Mendoza noted Our Lady’s tilma shows the radiant rays of the sun surrounding her as she appeared, wearing a blue-green mantle that depicts the universe.

Also fascinating is the pattern of stars strewn across her mantle. According to Mendoza the pattern mirrors the exact position of constellations on the day her image appeared on the tilma, Dec. 12, 1531. He used a graph to prove it.

It has been found that by imposing a topographical map of central Mexico on the Virgin’s dress, the mountains, rivers and principal lakes coincide with the decoration on this dress, he said.”

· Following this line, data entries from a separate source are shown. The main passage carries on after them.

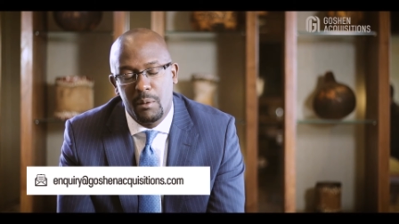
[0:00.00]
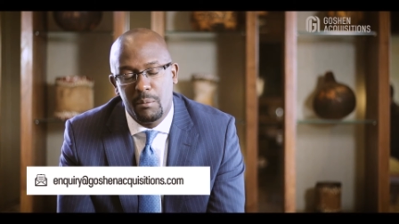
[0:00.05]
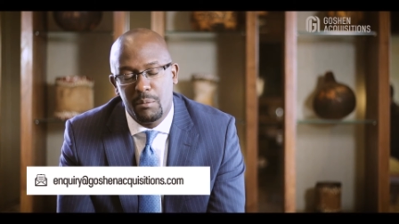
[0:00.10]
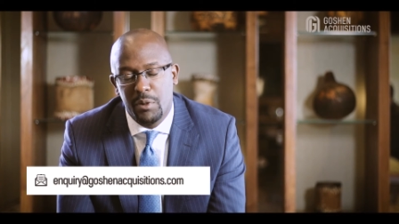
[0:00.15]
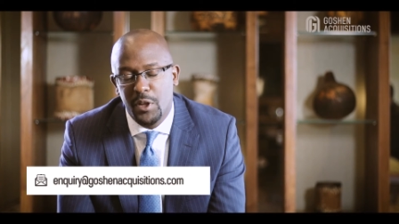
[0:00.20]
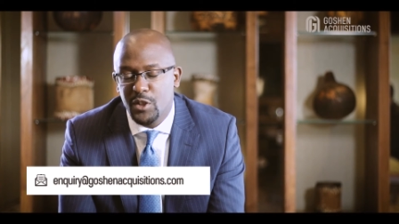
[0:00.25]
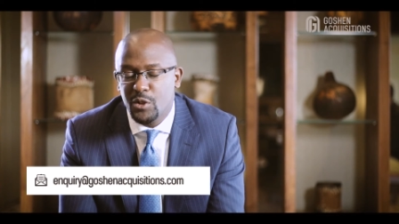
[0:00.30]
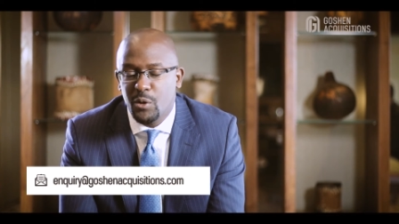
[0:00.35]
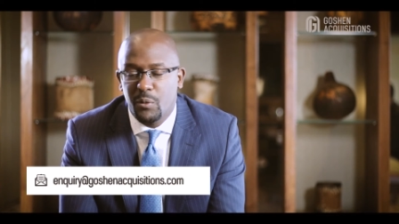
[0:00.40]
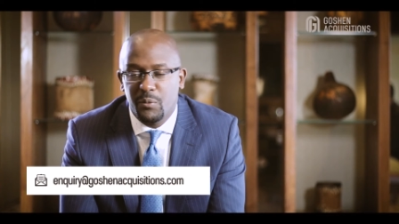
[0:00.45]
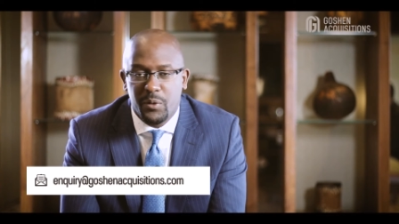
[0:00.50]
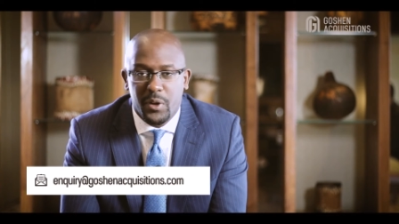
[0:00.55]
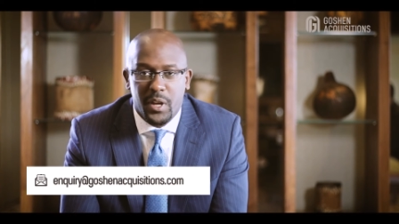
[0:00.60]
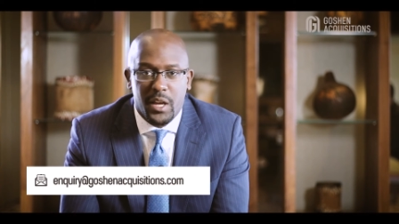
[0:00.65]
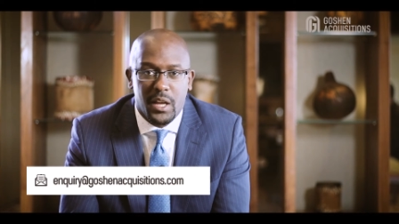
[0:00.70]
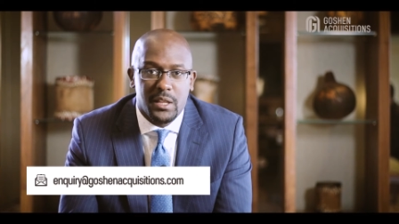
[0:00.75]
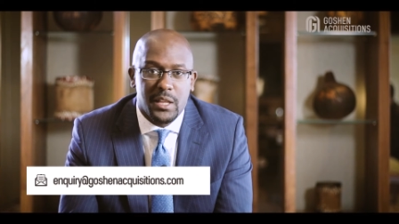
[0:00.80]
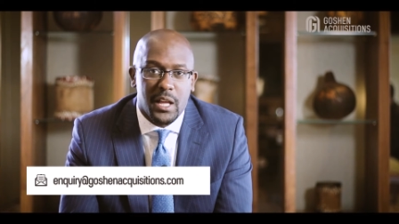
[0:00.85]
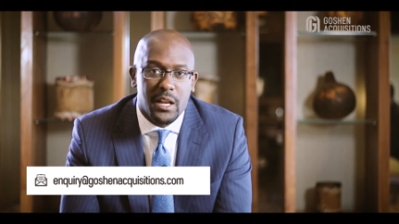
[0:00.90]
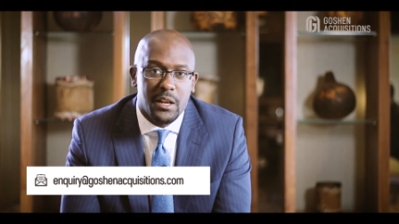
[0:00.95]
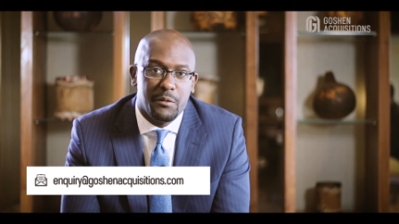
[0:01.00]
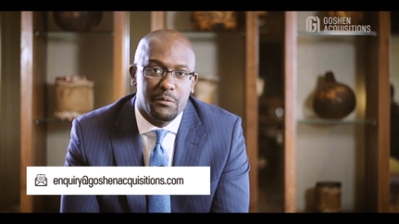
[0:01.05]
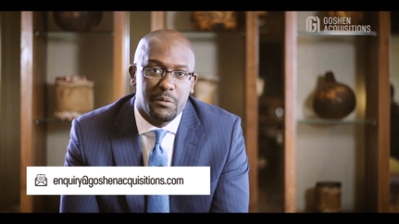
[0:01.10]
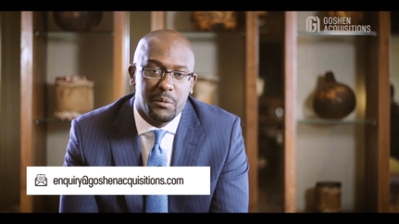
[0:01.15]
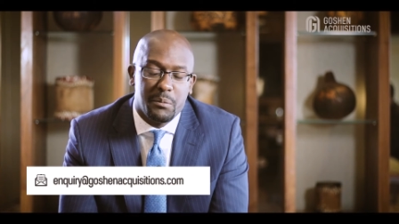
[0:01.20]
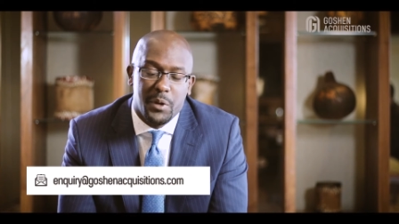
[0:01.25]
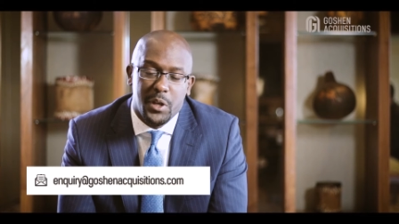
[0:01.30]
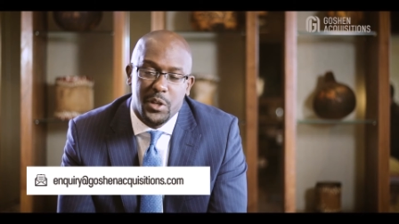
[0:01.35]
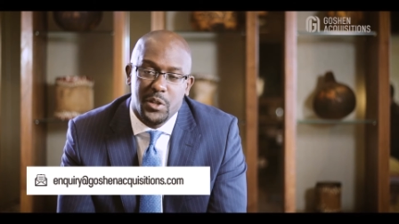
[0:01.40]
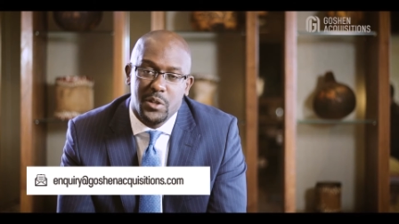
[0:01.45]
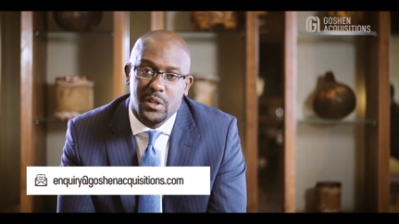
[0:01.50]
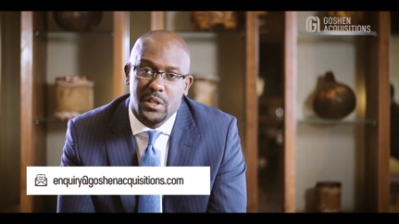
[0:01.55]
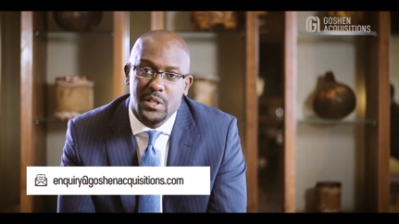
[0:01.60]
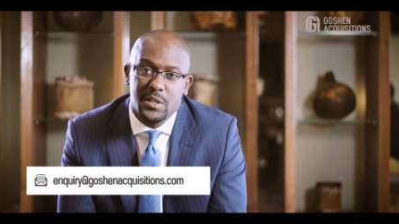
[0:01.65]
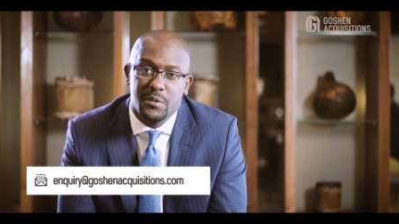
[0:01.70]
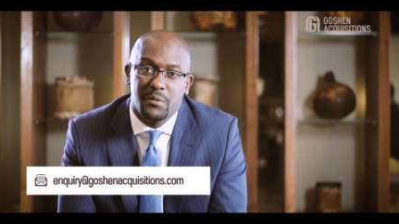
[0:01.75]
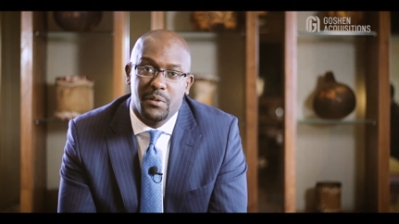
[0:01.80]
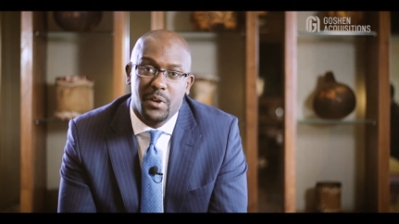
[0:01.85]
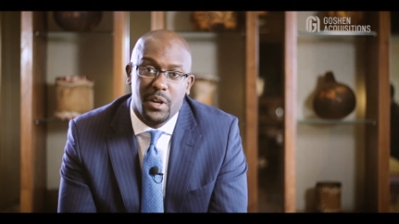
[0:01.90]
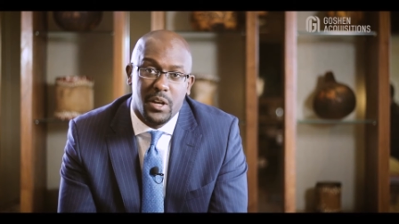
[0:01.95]
Please don't forget that information. It's
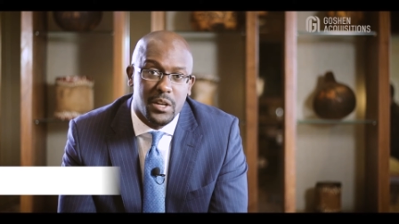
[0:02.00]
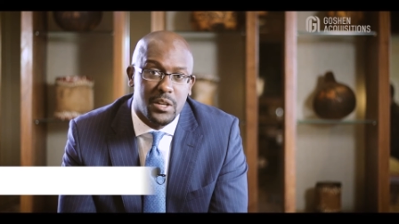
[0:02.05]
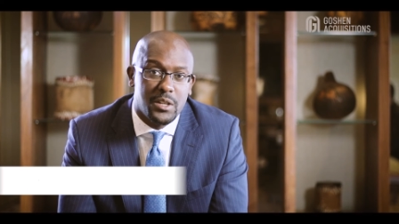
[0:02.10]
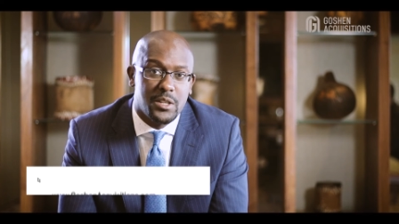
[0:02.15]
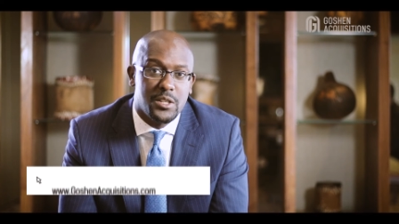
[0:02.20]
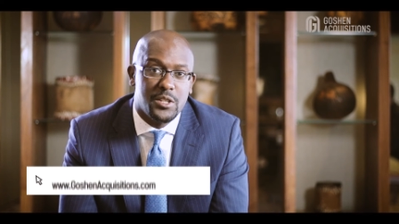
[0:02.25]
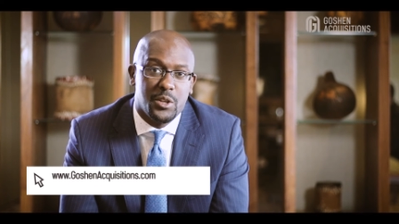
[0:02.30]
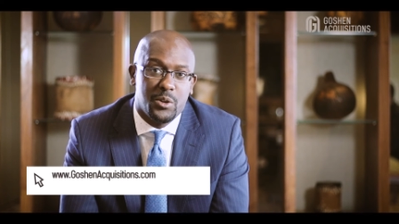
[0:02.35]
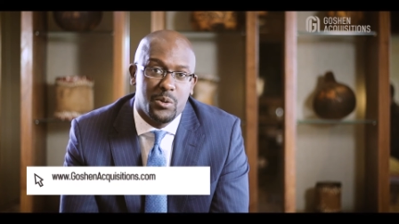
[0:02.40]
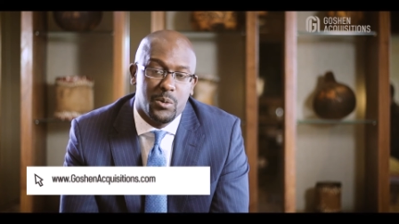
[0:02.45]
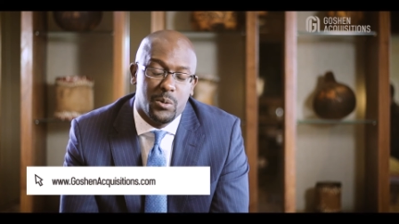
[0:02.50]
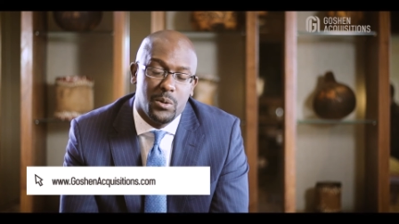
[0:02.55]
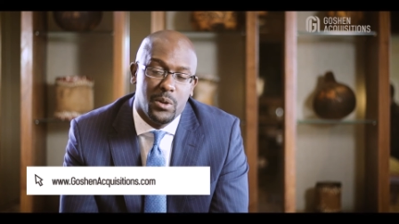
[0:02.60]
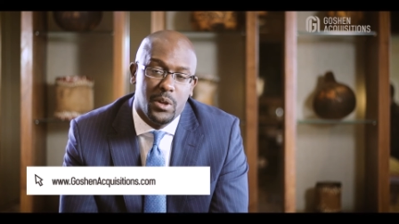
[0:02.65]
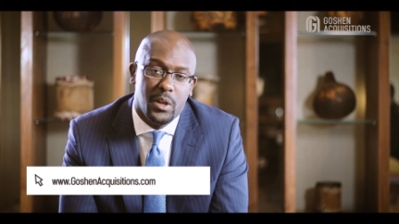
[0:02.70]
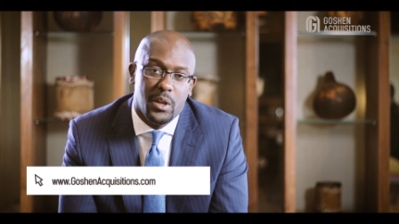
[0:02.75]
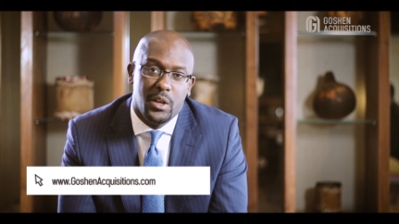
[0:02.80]
very critical.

So for this to be a forgery, the forger would have had to not only be a masterful artist, painting something so beautiful on hemp (instead of campus), but also be well-versed in Scripture, Aztec culture and symbology, Mexican topography (and not just the area around Guadalupe, but all of central Mexico), astronomy, and Spanish religious devotions. Or we can just accept that this is plainly miraculous, and an event which led to the salvation of millions of souls, those very souls which seemed most lost to satanic forces. At some level, “skepticism” simply requires a level of incredulity that belief doesn’t.